*Training an XGBoost model on the Walmart Daily data to identify anomalies in it.*

# Start

## Import

In [1]:
import pandas as pd
from sklearn.model_selection import train_test_split
from sklearn.preprocessing import LabelEncoder
from xgboost import XGBClassifier
from sklearn.metrics import accuracy_score, classification_report
import joblib
import datetime 

In [2]:
base_folder = 'C:\\Geeta\\learning\\projects\\AnomalyDetectionSXM\\Notebooks\\Datasets\\Pipeline'
dataset_name = 'Walmart_Weekly'
train_file = base_folder + '/train/' + dataset_name +'_train.csv'
inference_file = base_folder + '/inference/' + dataset_name +'_inference.csv'

current_date_time = datetime.datetime.now().strftime("%Y-%m-%d_%H-%M-%S")
model_file_path = base_folder + '/xgboostADmodel_' + dataset_name + current_date_time + '.pkl'

inference_results_file = base_folder + '/inference/' + dataset_name +'_inference_results.csv'

target = 'Weekly_Sales'
# target = 'Daily_Sales'

# Group the data by 'State' and perform lag shifting within each group
groupby_cols=['State'] 

# Define lag columns to consider
lag_columns = ['Weekly_Sales', 'Temperature']#, 'Fuel_Price', 'CPI', 'Unemployment']
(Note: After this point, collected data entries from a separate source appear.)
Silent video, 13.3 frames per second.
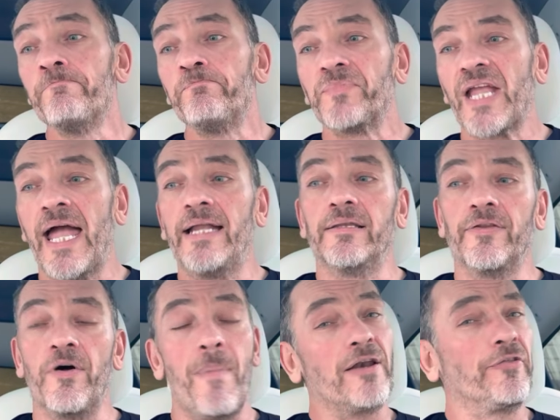And
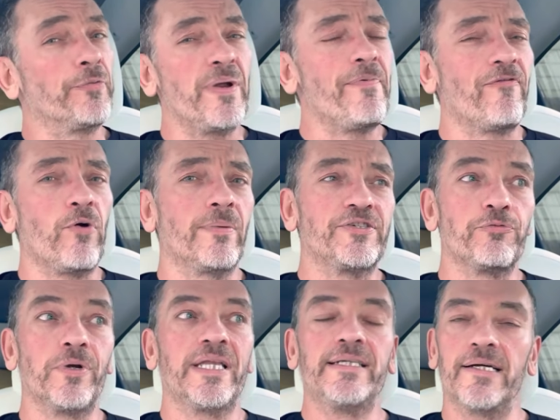the Model 3 Performance
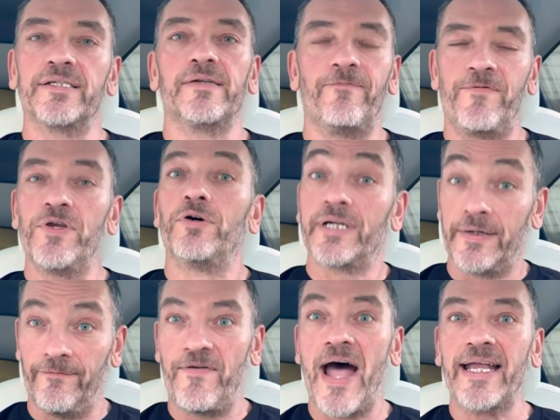really doesn't feel
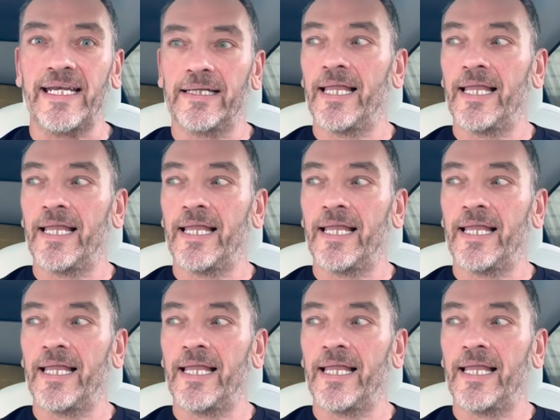confining.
# Define the lag values to be used
lags = [1, 2, 4]  # Example lag values of 1 week and 2 weeks

state_encoder = 'label_encoder_State.pkl'

In [3]:
data_path = train_file

In [4]:
data_path

'C:\\Geeta\\learning\\projects\\AnomalyDetectionSXM\\Notebooks\\Datasets\\Pipeline/train/Walmart_Weekly_train.csv'

## Load Dataset

In [5]:
def read(data_path, sheet_name = '', usecols = None):
    df = pd.DataFrame()
    if data_path.split('.')[-1] == 'xlsx':
        if sheet_name:
            df = pd.read_excel(data_path, sheet_name=sheet_name, usecols=usecols)
        else:
            df = pd.read_excel(data_path, usecols=usecols)
        print("Shape of the data in file {} is {}".format(data_path, df.shape))
    else:
        try:
            df = pd.read_csv(data_path)
            print("Shape of the data in file {} is {}".format(data_path, df.shape))
            if df.shape[0] == 0:
                print("No data in file {}".format(data_path))
        except Exception as e:
            print("Issue while reading data at {} \n{}".format(data_path, e))
    return df


def standardize_date_col(dataframe, date_col):
    dataframe[date_col] = pd.to_datetime(dataframe[date_col], format='%d-%m-%Y', errors='coerce').fillna(pd.to_datetime(df['Date'], format='%d/%m/%y', errors='coerce'))
    # Convert all dates to 'mm-dd-yyyy' format
    dataframe[date_col] = dataframe[date_col].dt.strftime('%Y-%m-%d')
    return dataframe

     

In [6]:
# Read data from csv or excel, sheet_name is the sheet in excel that contians data 
data = read(data_path, sheet_name= 'RAW')
data.head(3)

Shape of the data in file C:\Geeta\learning\projects\AnomalyDetectionSXM\Notebooks\Datasets\Pipeline/train/Walmart_Weekly_train.csv is (710, 11)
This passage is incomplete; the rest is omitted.